The coronavirus pandemic exacerbated the already dire situation in Central and South America, prompting people to journey north. Authorities in South America have been tracking the increased movement of migrants in the region for months.

Earlier this year, the influx of Haitians – many of whom have lived in South America for many years – to Del Rio, Texas, exemplified the difficulty of dealing with constantly changing migration flows. These migrants are mainly on foot and by bus.

But many migrants fleeing conditions in Latin America and reaching Yuma have taken a different route – often flying to an airport in Mexico and then crossing a gap along the Colorado River, cutting the journey. down to just a few days.
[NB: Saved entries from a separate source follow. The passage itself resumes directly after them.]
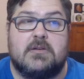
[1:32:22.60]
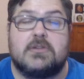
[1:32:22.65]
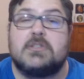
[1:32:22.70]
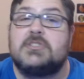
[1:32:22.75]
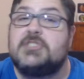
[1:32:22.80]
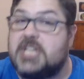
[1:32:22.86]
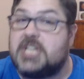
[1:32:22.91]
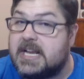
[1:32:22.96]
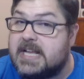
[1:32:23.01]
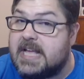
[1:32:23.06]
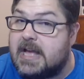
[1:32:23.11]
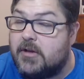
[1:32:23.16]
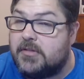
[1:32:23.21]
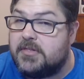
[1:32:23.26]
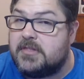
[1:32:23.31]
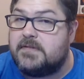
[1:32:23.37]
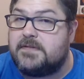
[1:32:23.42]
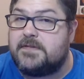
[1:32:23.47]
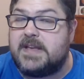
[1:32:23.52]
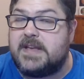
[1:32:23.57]
check
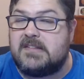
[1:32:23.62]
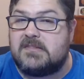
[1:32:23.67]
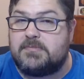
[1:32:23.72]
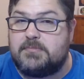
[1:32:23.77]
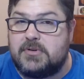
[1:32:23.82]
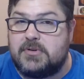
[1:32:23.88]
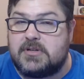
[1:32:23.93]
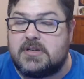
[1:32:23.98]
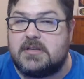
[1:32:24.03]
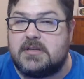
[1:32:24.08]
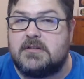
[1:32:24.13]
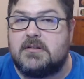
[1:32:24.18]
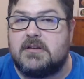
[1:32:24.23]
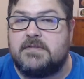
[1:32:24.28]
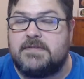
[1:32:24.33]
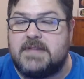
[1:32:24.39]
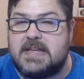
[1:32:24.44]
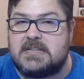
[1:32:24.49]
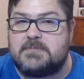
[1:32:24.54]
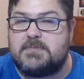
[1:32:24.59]
out the Facebook
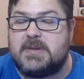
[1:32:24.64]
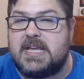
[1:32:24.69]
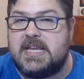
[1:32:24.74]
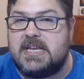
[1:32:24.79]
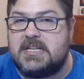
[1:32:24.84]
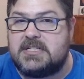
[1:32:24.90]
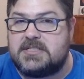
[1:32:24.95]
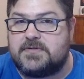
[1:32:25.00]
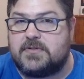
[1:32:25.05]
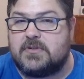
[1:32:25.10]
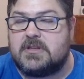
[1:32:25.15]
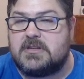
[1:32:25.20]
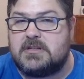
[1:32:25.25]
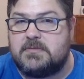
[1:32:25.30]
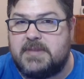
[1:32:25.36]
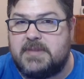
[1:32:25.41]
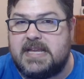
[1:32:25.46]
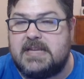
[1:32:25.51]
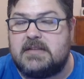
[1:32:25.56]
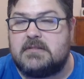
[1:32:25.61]
event page for the
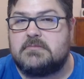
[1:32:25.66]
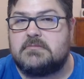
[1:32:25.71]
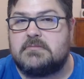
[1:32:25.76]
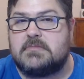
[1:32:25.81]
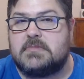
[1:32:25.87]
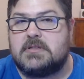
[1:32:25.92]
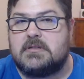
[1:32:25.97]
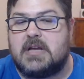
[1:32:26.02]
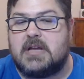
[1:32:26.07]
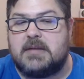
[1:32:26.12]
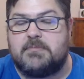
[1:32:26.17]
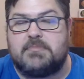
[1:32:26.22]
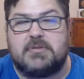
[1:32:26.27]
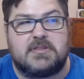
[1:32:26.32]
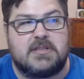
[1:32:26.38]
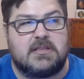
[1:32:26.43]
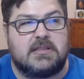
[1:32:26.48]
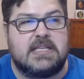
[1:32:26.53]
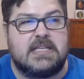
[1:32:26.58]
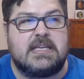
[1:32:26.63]
debate. I
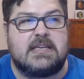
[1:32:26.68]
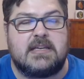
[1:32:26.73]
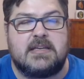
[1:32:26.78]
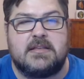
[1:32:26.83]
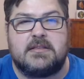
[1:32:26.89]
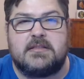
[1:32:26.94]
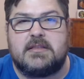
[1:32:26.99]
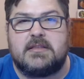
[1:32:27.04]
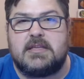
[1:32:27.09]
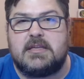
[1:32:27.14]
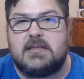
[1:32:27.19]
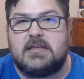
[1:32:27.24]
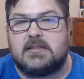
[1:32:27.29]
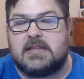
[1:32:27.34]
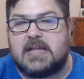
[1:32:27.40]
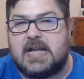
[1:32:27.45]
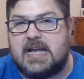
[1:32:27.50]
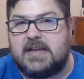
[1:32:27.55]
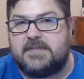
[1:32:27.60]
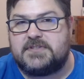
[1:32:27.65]
put the link in the
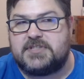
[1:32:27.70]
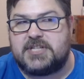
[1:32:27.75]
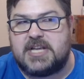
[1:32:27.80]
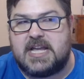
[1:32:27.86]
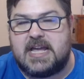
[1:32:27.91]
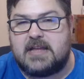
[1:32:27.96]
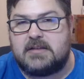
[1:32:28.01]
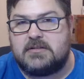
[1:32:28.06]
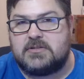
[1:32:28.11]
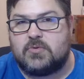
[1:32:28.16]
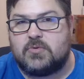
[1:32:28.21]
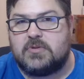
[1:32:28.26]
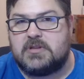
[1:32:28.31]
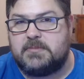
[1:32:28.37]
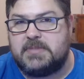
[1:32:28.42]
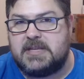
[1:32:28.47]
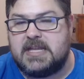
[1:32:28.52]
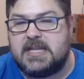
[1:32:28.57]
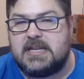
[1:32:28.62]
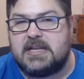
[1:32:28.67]
live chat toward
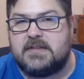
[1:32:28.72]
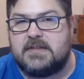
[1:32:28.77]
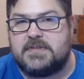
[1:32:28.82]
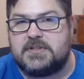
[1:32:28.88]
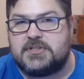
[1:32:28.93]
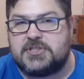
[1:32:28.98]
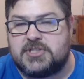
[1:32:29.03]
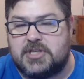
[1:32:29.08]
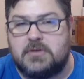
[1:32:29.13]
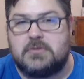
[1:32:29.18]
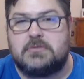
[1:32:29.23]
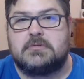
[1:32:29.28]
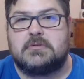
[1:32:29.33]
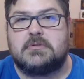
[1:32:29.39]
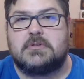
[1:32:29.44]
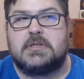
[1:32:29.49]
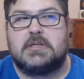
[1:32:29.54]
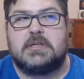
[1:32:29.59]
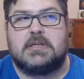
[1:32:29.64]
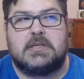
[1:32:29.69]
the beginning of the show.
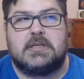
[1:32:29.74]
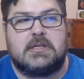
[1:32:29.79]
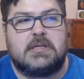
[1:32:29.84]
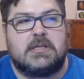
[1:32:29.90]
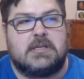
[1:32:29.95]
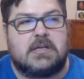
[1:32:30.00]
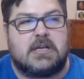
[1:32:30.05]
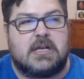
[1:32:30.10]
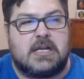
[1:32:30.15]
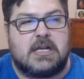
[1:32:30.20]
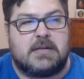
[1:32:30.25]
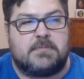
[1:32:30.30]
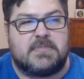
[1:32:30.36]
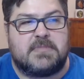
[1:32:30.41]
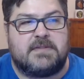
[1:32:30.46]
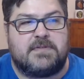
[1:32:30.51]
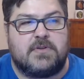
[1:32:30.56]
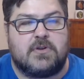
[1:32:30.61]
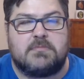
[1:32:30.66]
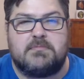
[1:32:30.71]

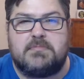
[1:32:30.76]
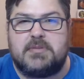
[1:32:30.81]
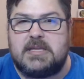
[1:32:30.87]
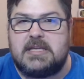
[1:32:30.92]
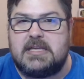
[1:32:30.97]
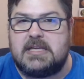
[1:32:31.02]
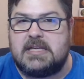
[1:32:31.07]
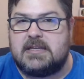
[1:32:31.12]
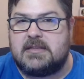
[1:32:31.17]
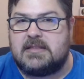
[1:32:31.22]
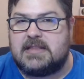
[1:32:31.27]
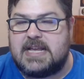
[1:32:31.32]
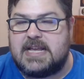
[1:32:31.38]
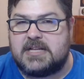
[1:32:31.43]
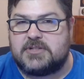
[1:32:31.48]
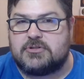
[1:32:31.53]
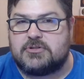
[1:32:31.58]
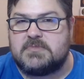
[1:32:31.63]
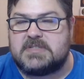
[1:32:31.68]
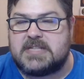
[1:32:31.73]
If you can be in
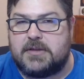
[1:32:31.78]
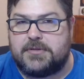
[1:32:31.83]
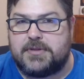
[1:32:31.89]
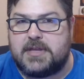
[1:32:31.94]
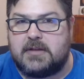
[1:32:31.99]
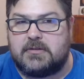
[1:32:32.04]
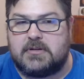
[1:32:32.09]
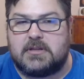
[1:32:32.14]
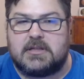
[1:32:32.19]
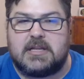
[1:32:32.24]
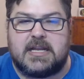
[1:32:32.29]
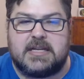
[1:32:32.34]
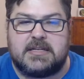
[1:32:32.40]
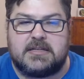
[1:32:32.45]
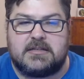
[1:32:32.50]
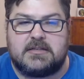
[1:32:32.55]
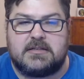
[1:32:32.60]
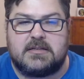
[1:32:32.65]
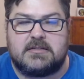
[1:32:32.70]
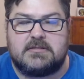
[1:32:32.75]
Landrum, South
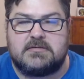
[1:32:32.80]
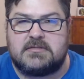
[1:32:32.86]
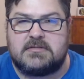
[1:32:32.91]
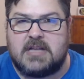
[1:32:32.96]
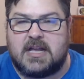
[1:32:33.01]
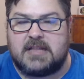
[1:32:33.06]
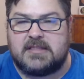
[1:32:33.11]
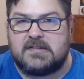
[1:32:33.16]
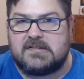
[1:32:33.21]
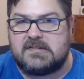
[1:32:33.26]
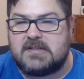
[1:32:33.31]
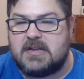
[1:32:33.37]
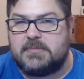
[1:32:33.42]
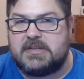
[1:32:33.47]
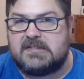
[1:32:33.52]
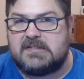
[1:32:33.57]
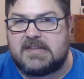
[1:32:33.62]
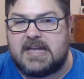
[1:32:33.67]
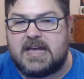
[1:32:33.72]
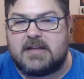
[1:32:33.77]
Carolina, not this
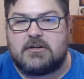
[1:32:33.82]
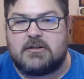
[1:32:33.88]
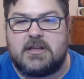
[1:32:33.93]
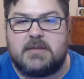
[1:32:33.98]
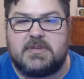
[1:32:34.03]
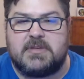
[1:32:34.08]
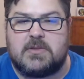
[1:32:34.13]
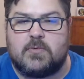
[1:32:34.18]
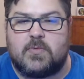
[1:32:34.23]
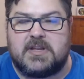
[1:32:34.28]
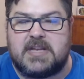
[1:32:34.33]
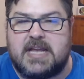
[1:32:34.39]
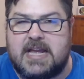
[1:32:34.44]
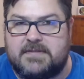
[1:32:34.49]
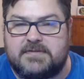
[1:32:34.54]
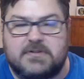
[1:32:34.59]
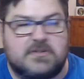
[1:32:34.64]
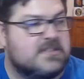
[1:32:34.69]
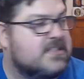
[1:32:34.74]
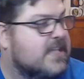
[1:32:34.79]
coming Saturday, but the one
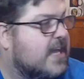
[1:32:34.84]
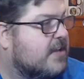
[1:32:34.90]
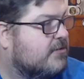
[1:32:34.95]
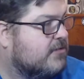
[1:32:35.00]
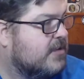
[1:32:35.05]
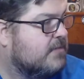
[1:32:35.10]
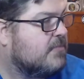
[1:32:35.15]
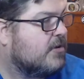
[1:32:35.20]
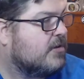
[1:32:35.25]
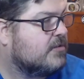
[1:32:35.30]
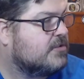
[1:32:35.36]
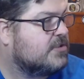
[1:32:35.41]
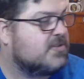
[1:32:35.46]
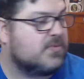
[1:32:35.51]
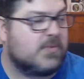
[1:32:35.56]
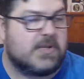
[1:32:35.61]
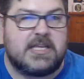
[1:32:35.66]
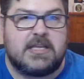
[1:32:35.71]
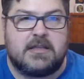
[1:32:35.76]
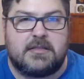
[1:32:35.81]
after, Saturday, March
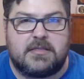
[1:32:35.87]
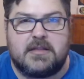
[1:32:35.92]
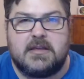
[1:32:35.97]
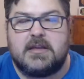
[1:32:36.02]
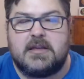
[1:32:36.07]
20th,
It’s the most viable option for many Venezuelans and Brazilians, for example, who can’t get a visa that allows them to work in the US – or can’t afford the lengthy legal immigration process. five.

Yuma Mayor Douglas Nicholls recently declared a local state of emergency to help with the situation in his city. “This is very unusual. This is ground that we’ve never really stumbled upon before,” he told CNN.

The Biden administration is expected to send more than 100 agents to Yuma this week to provide additional assistance, according to Nicholls, who has contacts with the Department of Homeland Security.

In a statement, CBP spokesman John Mennell said they are working with partners to “expeditiously ship, screen and resolve issues encountered.”

“CBP deploys Border Patrol agents and CBP officers as needed to support operations based on fluctuations as needed. Our borders are not open. CBP stands by to address any concerns. situation as we work to ensure the safety and security of our border and administer a fair and orderly immigration system,” the statement continued.

The administration has relied on a Trump-era public health order to quickly remove thousands of migrants, but there are some nationalities, such as South American, that are not accepted by Mexico and therefore most cannot be deported.

“We’re busy everywhere. We’re not slow in any particular location. So when you get resources from another location, another busy location, you’re just running out of resources. that resource to deal with an issue that can be addressed through policy,” said Brandon Judd, President of the National Border Patrol Council, adding that smugglers and gangs contribute to the number larger numbers of people migrated across areas of the southern border of the United States.

To assist with Border Patrol, Arizona’s Department of Public Safety is patrolling a large area of ​​desert along the border at the request of Republican Governor Doug Ducey.

Major Damon Cecil, chief of staff for criminal investigations, said: “Out here, we are observing the desert, tracking movement, looking for any sign that we have a group moving. via”. they are tracking any criminal activity.

Cecil and his soldiers try to fill the gaps, while the Border Patrol handles thousands of migrants turning and seeking asylum.

“What we’re seeing here is an increase in illegal drugs … because the Border Patrol is tied up and they know the manpower here is limited,” Cecil said, referring to the Border Patrol. to smugglers. DPS is seeing more dangerous drugs in larger quantities.

Migrants who have just crossed the border, walk into Yuma.

Meanwhile, Homeland Security Secretary Alejandro Mayorkas has repeatedly warned migrants against journeying to the southern US border.

Mayorkas said at a press conference last week: “I cannot convey this message too strongly that individuals should not put their life savings in the hands of smuggling organizations that exploit vulnerabilities of their own. surname”. “Borders are not open.”

But for the migrants here, crossing the border into the United States, they say, is their best move.

“We had no choice but to wait because we waited so many years,” Garcia said.